Note that the new build need not be built on site, and can include relocated homes, prefabs and does not need be made of new materials.
BACK TO THE FUTURE – 5 YEAR BRIGHT-LINE
As promised in March this year when the Government brought in the new 10-year Bright-line rules, also included in the SOP are complex plans for a 5-year Bright-line rule for “new build land”. See above. This is designed to continue to induce investors to increase the stock of residential property, with the double promise of only having to hold for 5 years (not 10) to secure capital gains tax free and also to maintain interest deductibility.

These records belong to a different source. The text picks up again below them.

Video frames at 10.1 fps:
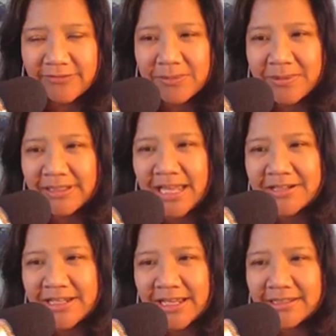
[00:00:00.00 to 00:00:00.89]
give up on
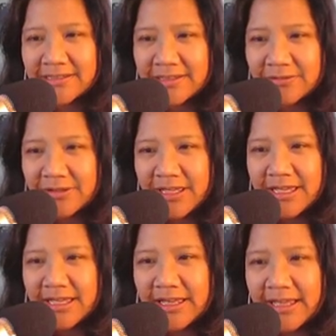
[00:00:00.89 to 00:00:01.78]
hashtags, so
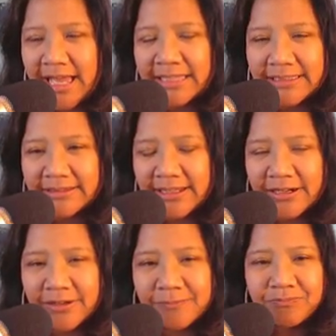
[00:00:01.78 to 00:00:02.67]
add it
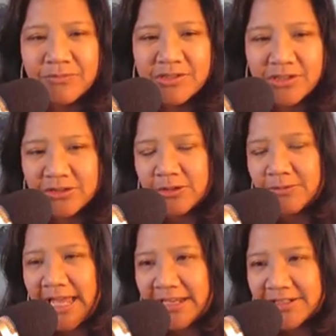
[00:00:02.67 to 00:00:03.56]
there so you know
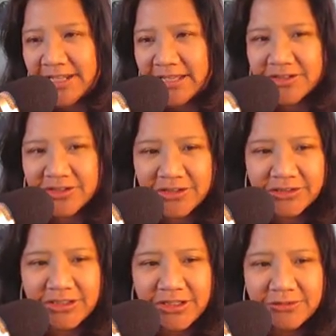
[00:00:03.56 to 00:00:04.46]
what hashtags you're
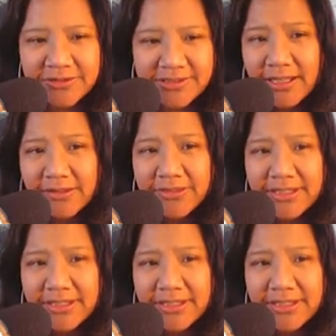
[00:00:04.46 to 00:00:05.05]
going to use. Now,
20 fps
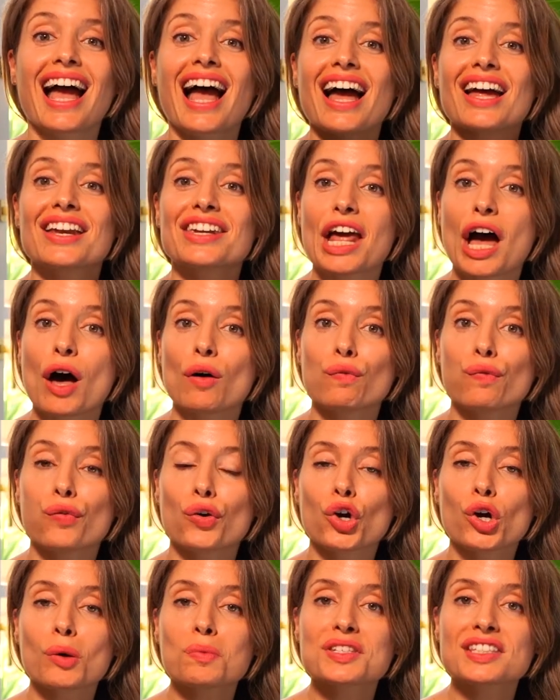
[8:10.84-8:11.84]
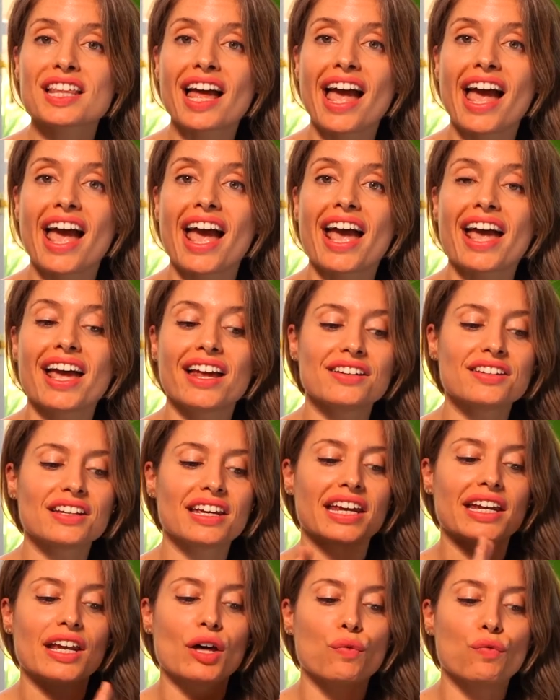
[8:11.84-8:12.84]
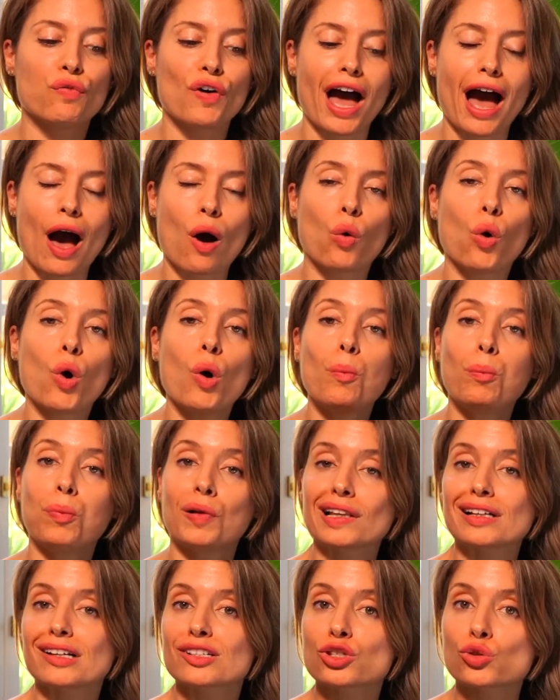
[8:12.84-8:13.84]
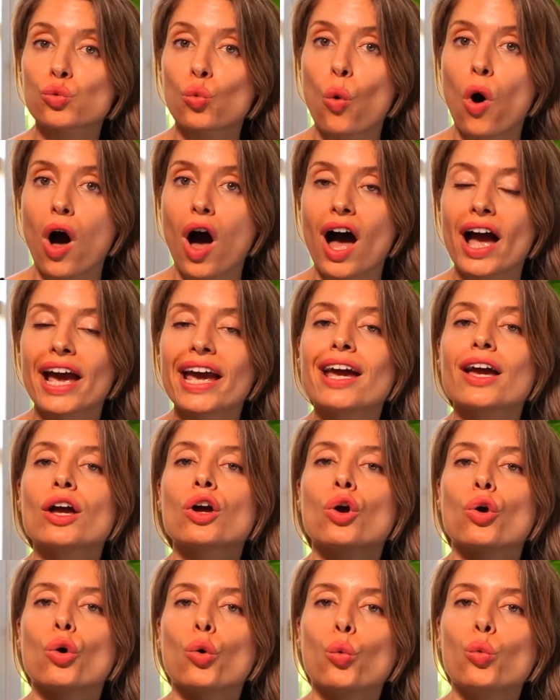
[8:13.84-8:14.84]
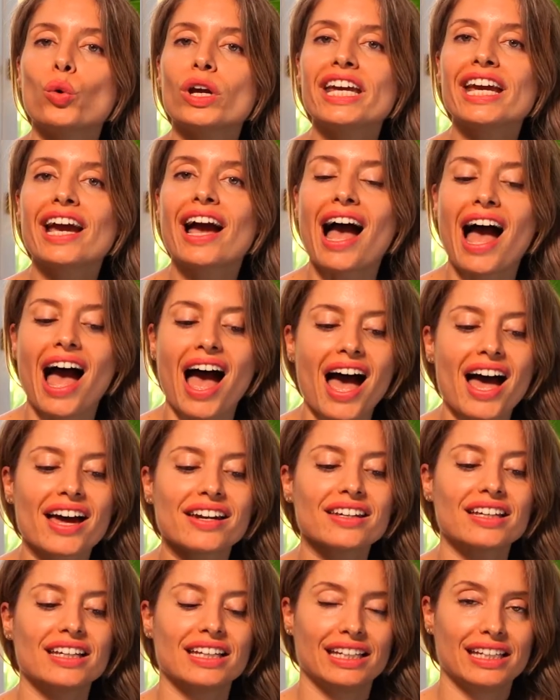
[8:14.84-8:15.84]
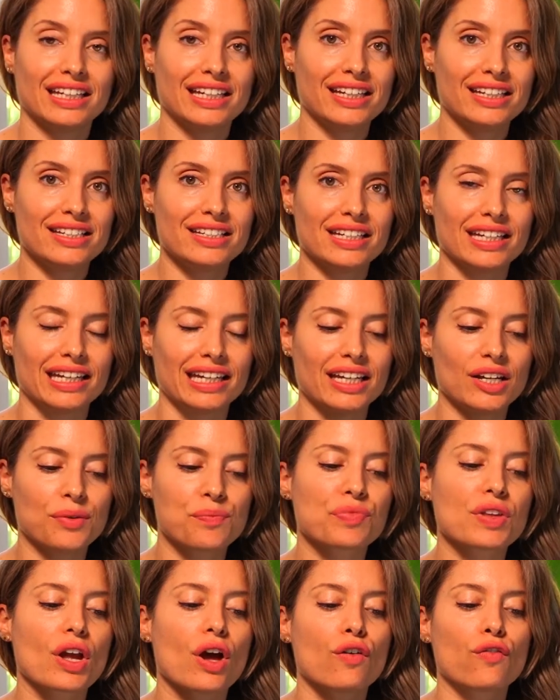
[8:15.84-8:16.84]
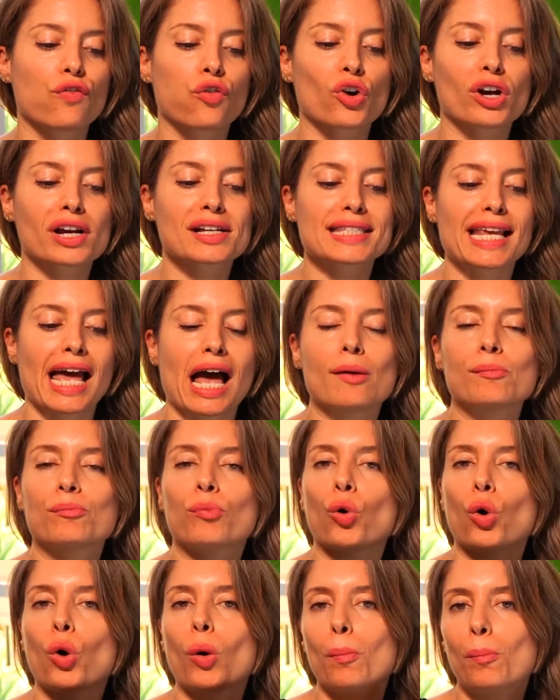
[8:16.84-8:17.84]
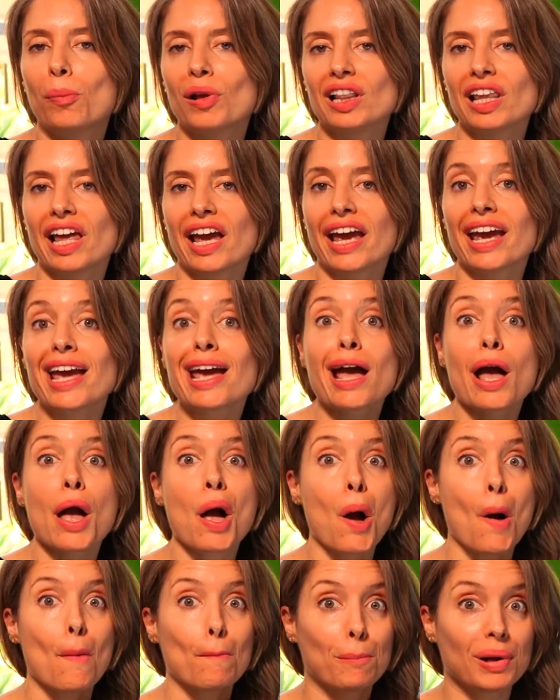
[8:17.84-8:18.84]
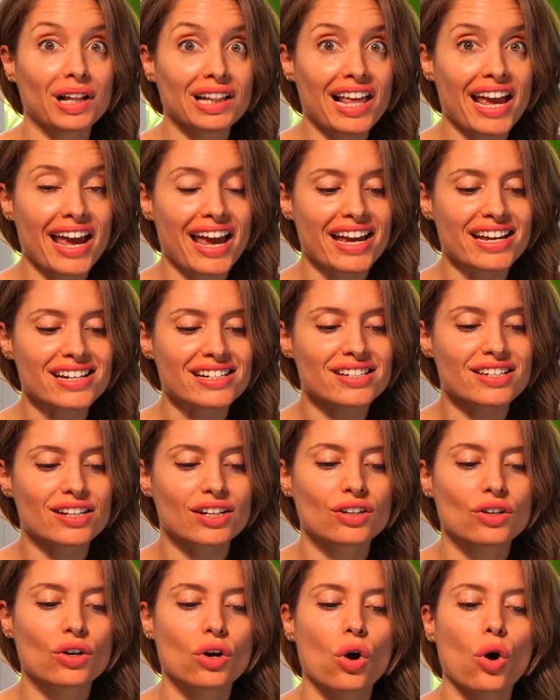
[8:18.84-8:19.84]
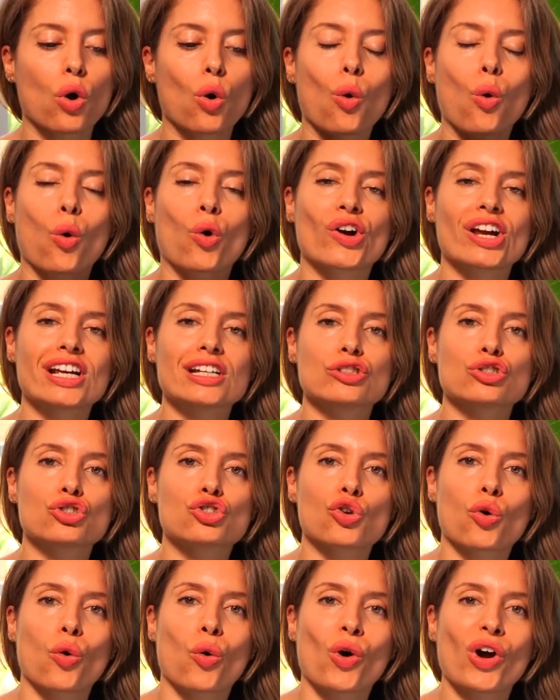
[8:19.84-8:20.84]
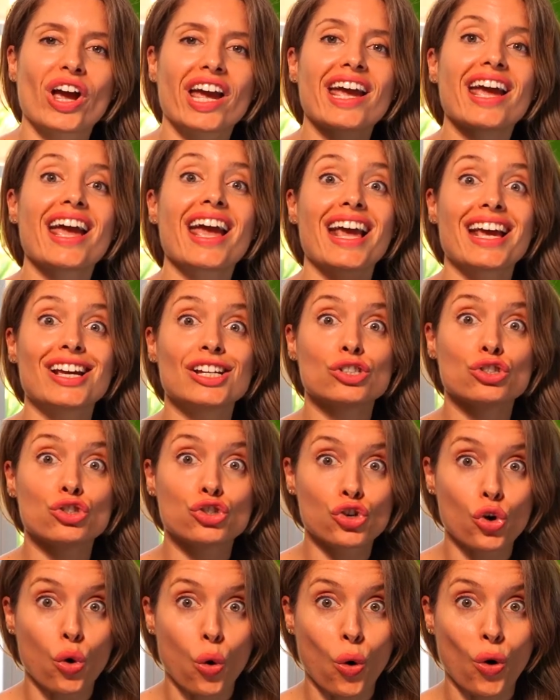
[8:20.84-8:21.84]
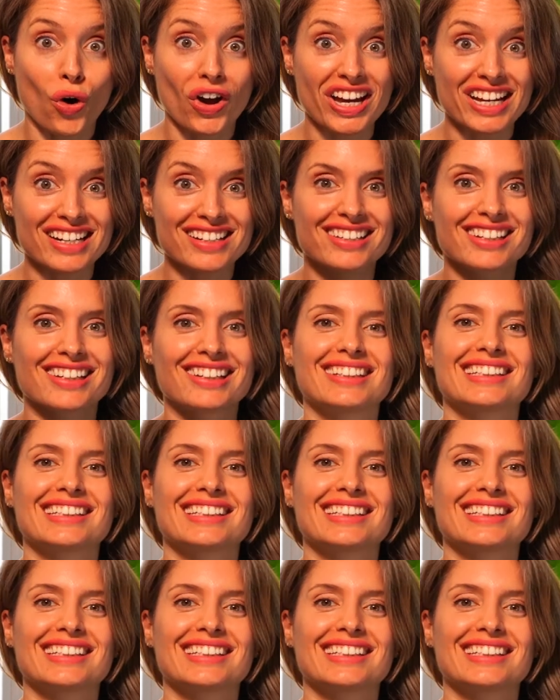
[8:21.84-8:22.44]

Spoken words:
Now, verbs that end in a vowel plus y, we add ed. For example, play, played, or enjoy, enjoyed.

MORE CHANGES TO THE MAIN HOME EXCLUSION
The Government proposes to change the treatment where the Main Home portion is smaller than the balance of the property used as a rental. Previously, the rule looked like it would not allow the Main Home exclusion for the smaller area. The SOP intends to specifically allow the Main Home exclusion regardless of size, while still retaining the ability to tax the other portion of land. This will be backdated to cover both the new 10-year rule and the new 5-year rule.

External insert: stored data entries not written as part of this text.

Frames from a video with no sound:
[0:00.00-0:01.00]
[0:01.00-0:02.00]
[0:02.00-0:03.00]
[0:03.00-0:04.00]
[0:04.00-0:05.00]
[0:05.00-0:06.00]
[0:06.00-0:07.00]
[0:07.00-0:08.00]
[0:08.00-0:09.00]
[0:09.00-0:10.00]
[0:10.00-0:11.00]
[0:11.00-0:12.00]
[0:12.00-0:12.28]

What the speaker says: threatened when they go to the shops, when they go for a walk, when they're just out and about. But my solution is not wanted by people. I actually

For a while now the Government have hinted at rollover relief where residential property is transferred between associated people where the true ‘ownership’ does not effectively change. This includes individuals to trusts, owners to Look Through Companies and vice versa, and between partners and partnerships.
However, all is not as pretty as one would hope. It seems more likely that the rollover relief applies only to the timing of purchase (or deemed purchase) rolling forward, whereas if there is taxable profit to the transferor under Bright-line that profit will still be taxable. That’s like half a roll but not all the way over.

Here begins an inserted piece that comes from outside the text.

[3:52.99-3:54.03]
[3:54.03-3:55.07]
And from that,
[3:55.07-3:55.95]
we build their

It also looks like some tricky qualifying rules, especially for Trusts, so if you fall into this category, make sure you qualify. And note the effective date of these changes will not be until around late March 2022.
OTHER CHANGES AND REMEDIAL MATTERS
The new Company loss continuity rules are being corrected, as the new legislation does not provide for the policy intent.
New FBT rules to reduce employers paying the top FBT rate when few if any employees earn more than $180,000. This is where employers use the simplified flat maximum FBT rate (to save time and costs in calculating FBT). However, this rate is now 63.93%. The SOP proposes for the current tax year onwards to allow a new flat rate of 49.25% for all employees where their “all inclusive pay” is under $129,681. The higher rate of 63.93% would apply where the salary was greater.
As with all our blogs, this is our interpretation and our views. Things may change before the legislation is passed, and going on past experience will likely change afterwards as well. Therefore, always seek fact specific advice on your situation.